Another piece of research, conducted in 2012, attempted to discover digital self-harmers' motivations. The psychologists speculated many did it as a “cry for help”; others wanted to appear “cool”; and some were aiming to “trigger compliments” and gain attention from peers.
What’s Being Done To Stop It
To combat cyberbullying and digital self-harm, experts have called for prevention tactics to be included in school anti-bullying policies, alongside broader concepts such as digital citizenship, online peer support for victims, advice on how an electronic bystander might appropriately intervene, and more specific interventions such as how to contact mobile phone companies and internet service providers to block, educate, or identify users.
The concept of blocking specific individuals from platforms once seemed the only solution to trolling, but methods are evolving rapidly. When it comes to the media, most news sites now prominently display community guidelines, and some publications – including the Globe, the Mail and the New York Times – have comment moderators, or ask readers to review other comments and assess them for civility. Some outlets have decided to ban comments altogether.

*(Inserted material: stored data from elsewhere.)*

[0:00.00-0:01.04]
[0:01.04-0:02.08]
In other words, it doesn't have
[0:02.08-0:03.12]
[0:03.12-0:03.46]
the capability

On social media, the latest trolling and cyberbullying prevention tools rely on artificial intelligence or machine-learning techniques, which can detect certain words or behaviours, such as bullying language: YouTube recently reported that its automated flagging algorithms are responsible for removing over 80% of the 8.2 million videos that have violated the site’s community guidelines.

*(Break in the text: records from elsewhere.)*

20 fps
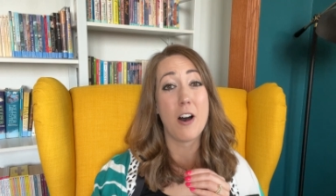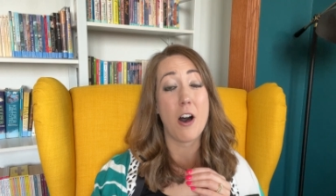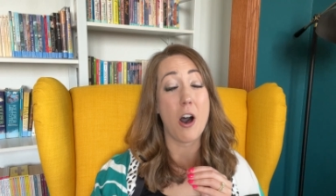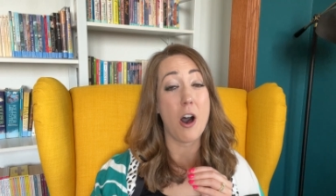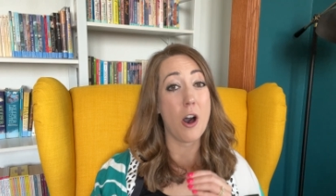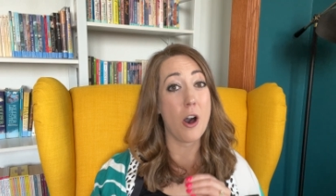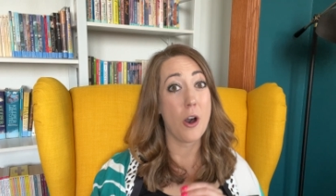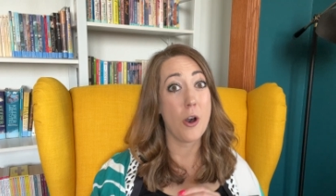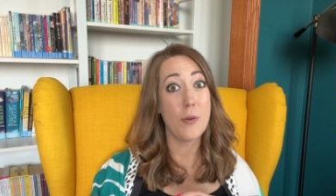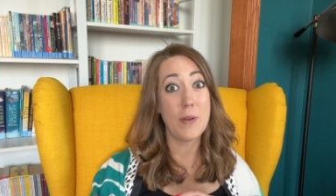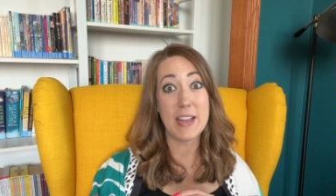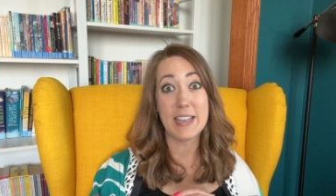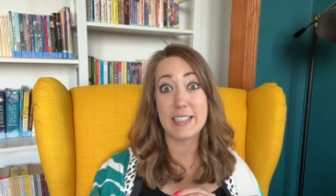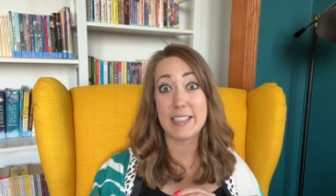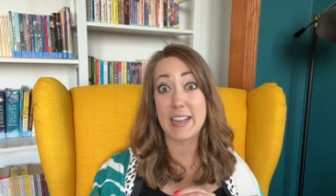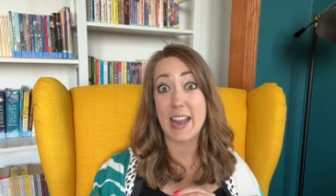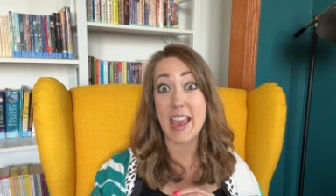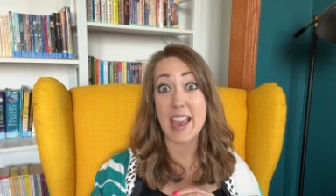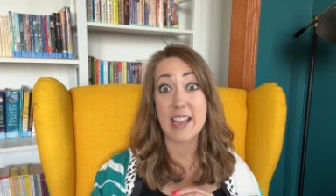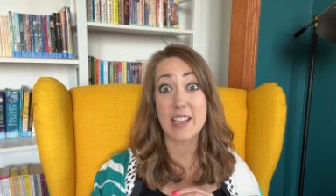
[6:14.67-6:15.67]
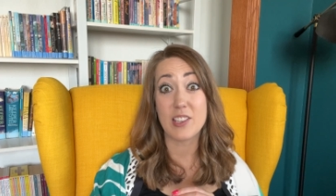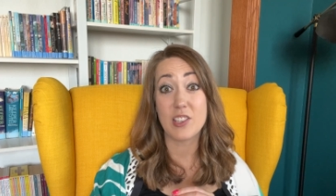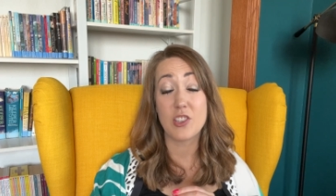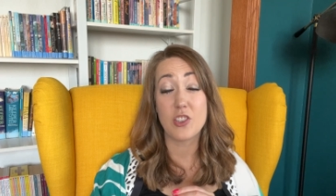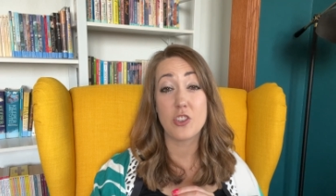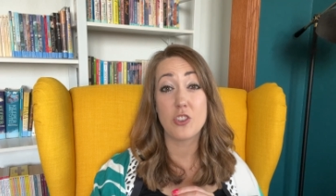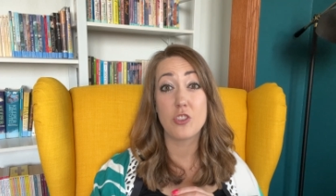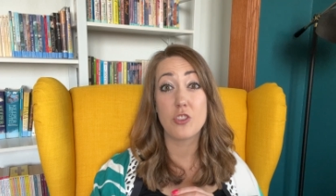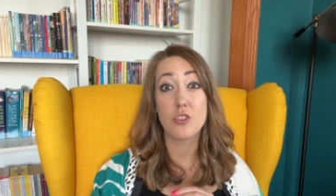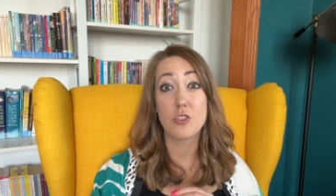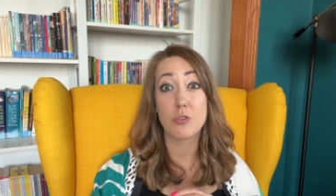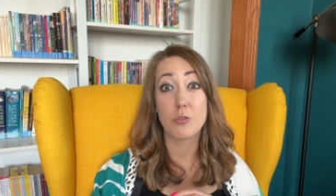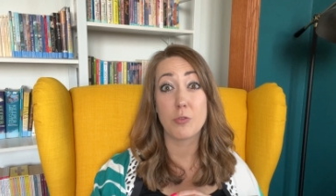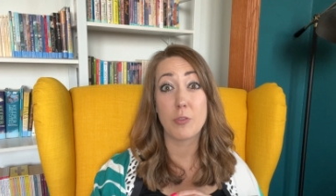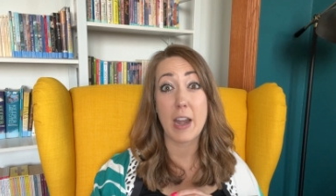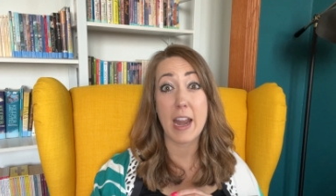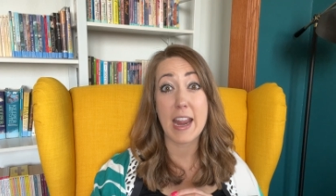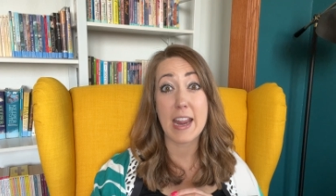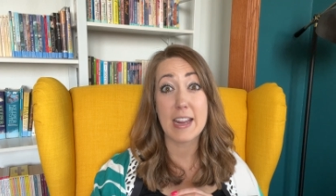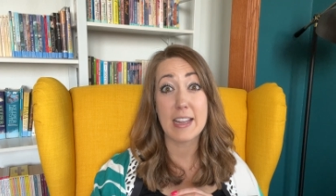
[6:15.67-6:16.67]
Oh, it takes
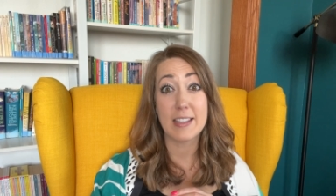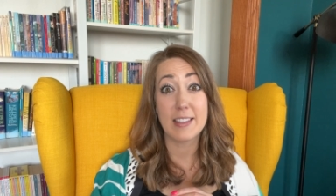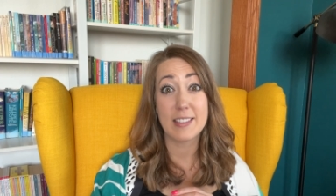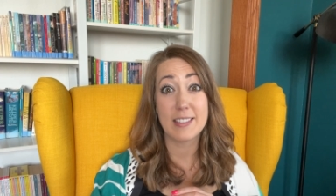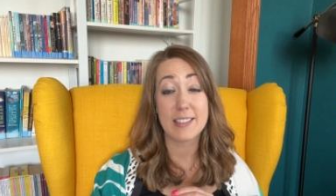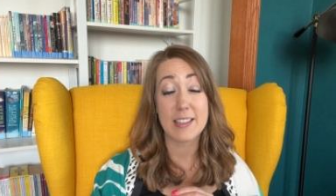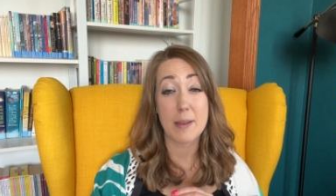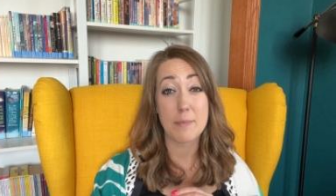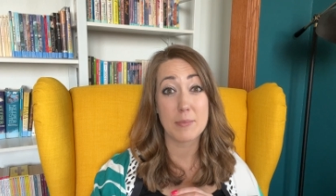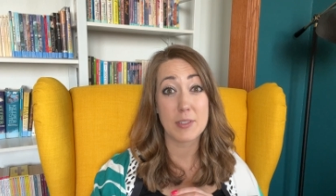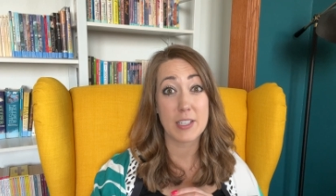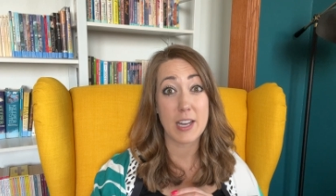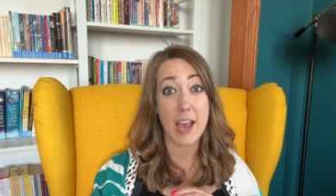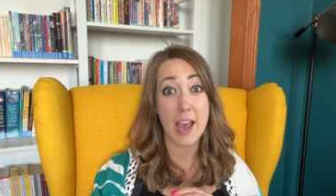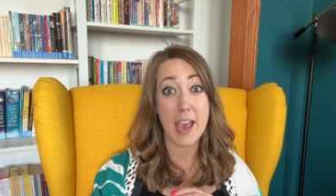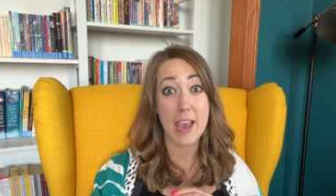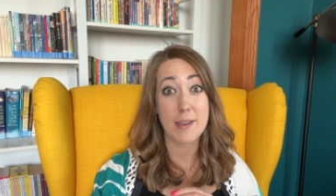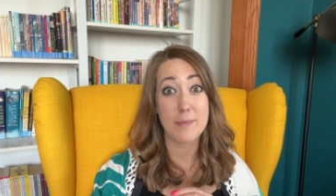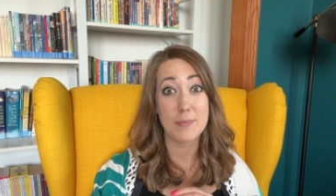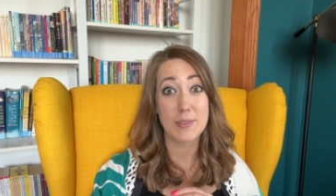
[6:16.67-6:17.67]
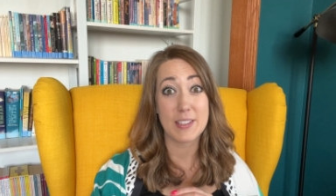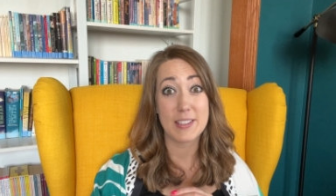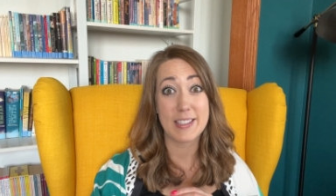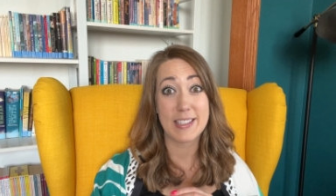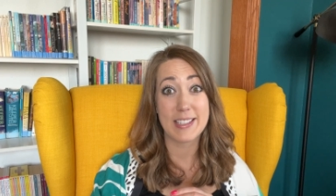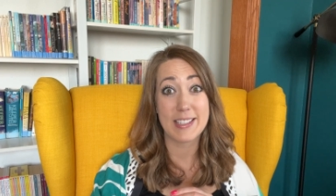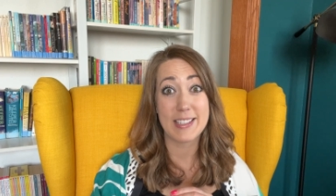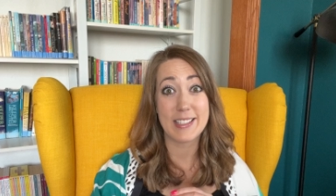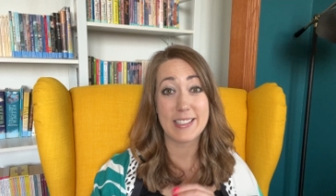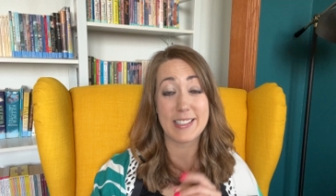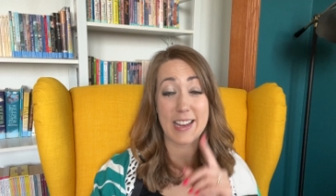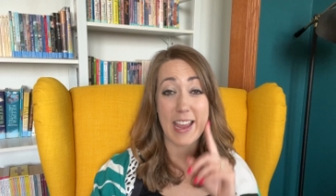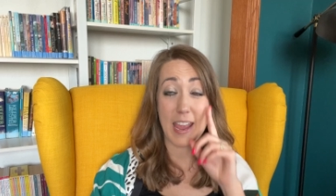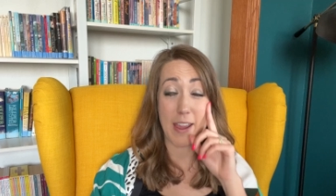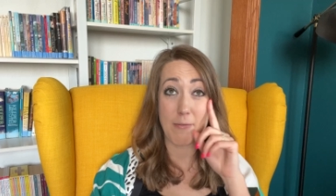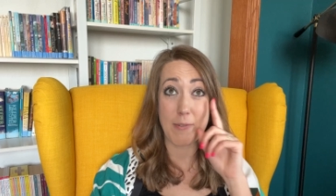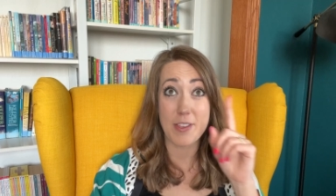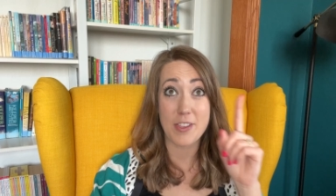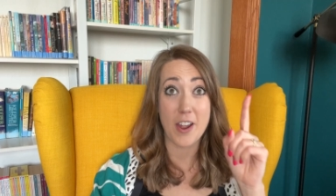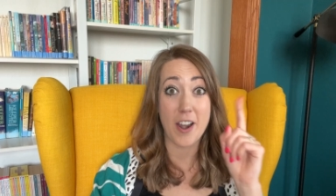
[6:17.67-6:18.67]
strength sometimes to stay
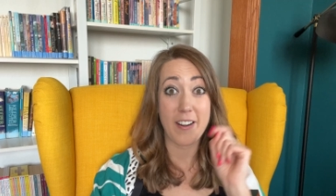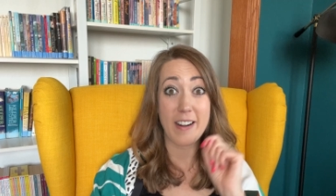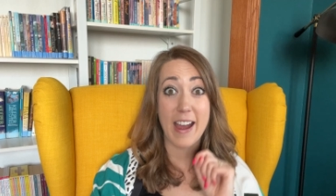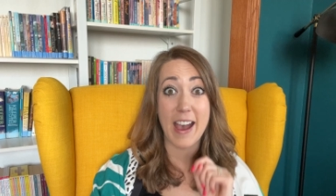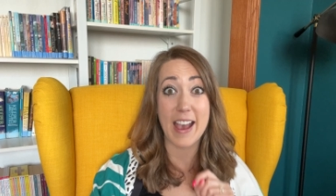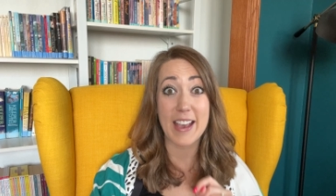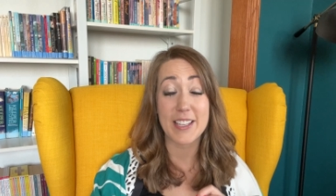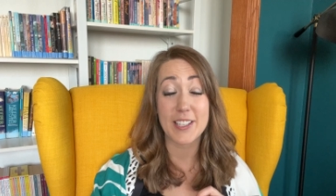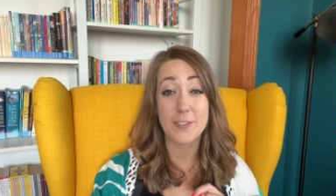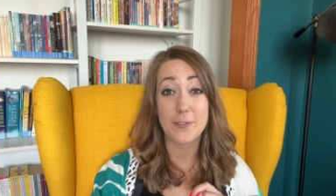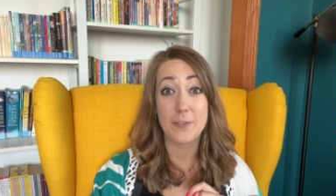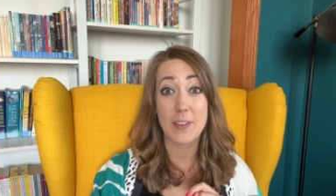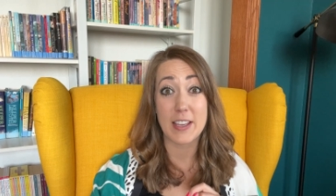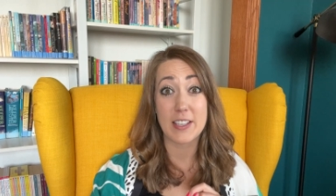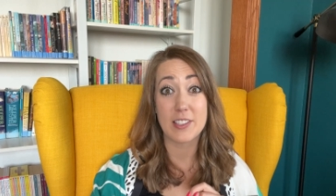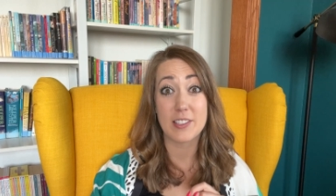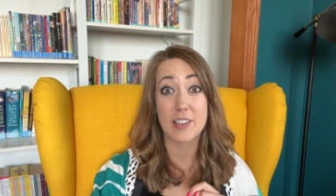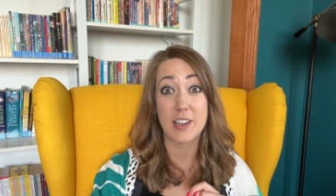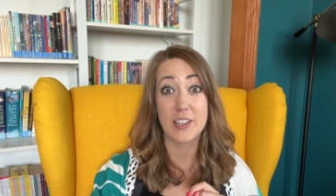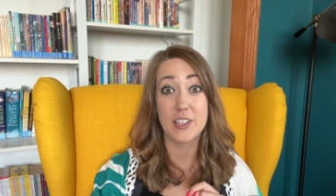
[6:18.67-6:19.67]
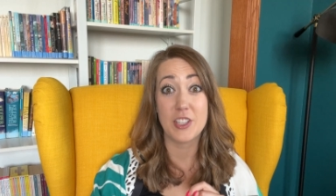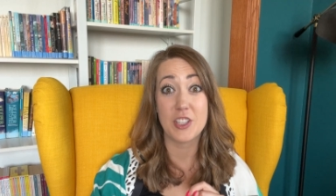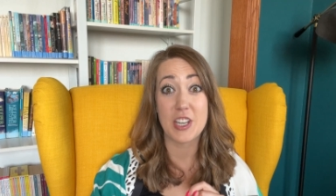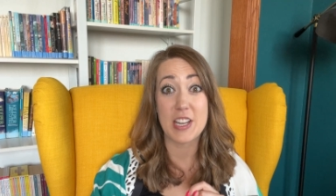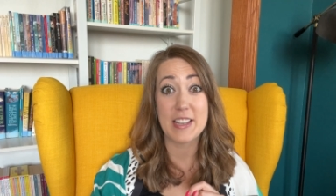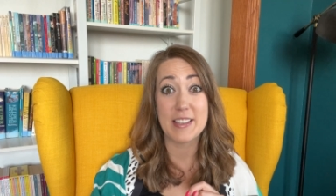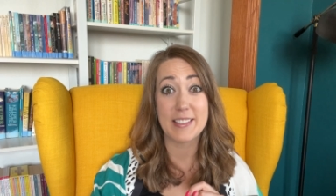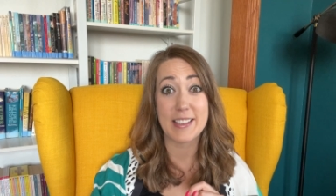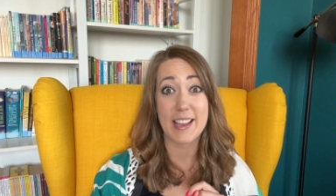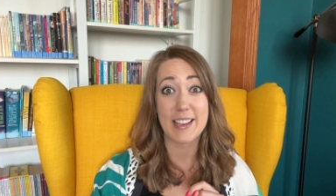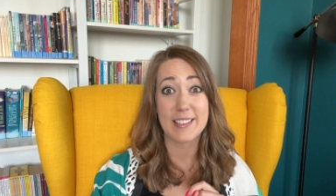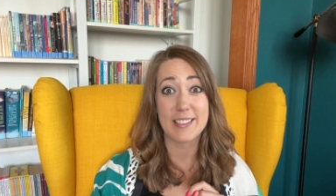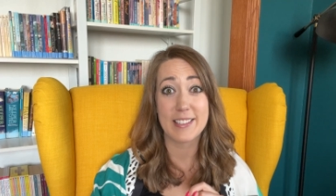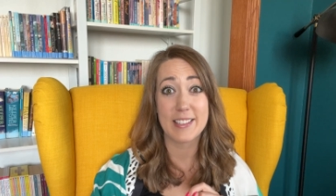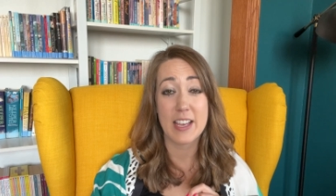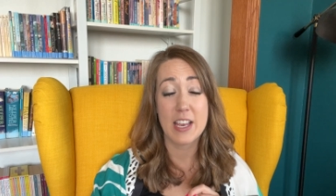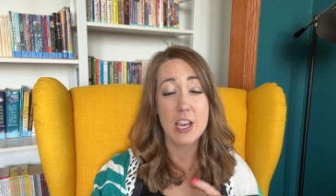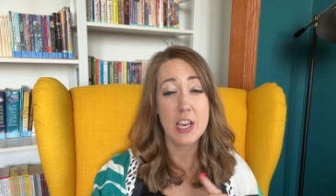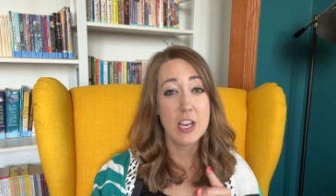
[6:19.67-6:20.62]
with our eyes fixed on Jesus.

And just last month, Twitter revealed a new strategy for promoting “healthy conversation”. The company plans to bury tweets from trolls, making them less visible in conversations and search results, even if these individual tweets don’t violate Twitter’s policies. “Less than 1% of accounts make up the majority of accounts reported for abuse, but a lot of what’s reported does not violate our rules,” the company wrote in a blog post.
“While still a small overall number, these accounts have a disproportionately large – and negative – impact on people’s experience on Twitter.”
To catch trolls in the act, Twitter is now using algorithms that detect suspicious behaviour regardless of the content of the actual tweets. This includes users who open up accounts without verifying their email address, users who open up multiple accounts at the same time, and users who repeatedly tweet at someone who doesn’t follow them. The social media site says it’s been testing this kind of muting in select markets over the past couple of months and has seen a notable drop in abuse reports.
Research into online abuse is also being used to develop computer programmes that can help commenters as they write, in an aim to improve online conversations. The creators of one such programme, Perspective, hope to help people feel comfortable expressing their differing opinions without worrying about being mistaken for a troll or being met with backlash.
“Imagine if you could run your comment through an algorithm that will tell you whether it is constructive or not,” the Perspective website states. “Our algorithm will tell you whether you are contributing to the conversation. Then we may have more of the meaningful and less of the nasty.”
And less of the nasty, we most definitely need.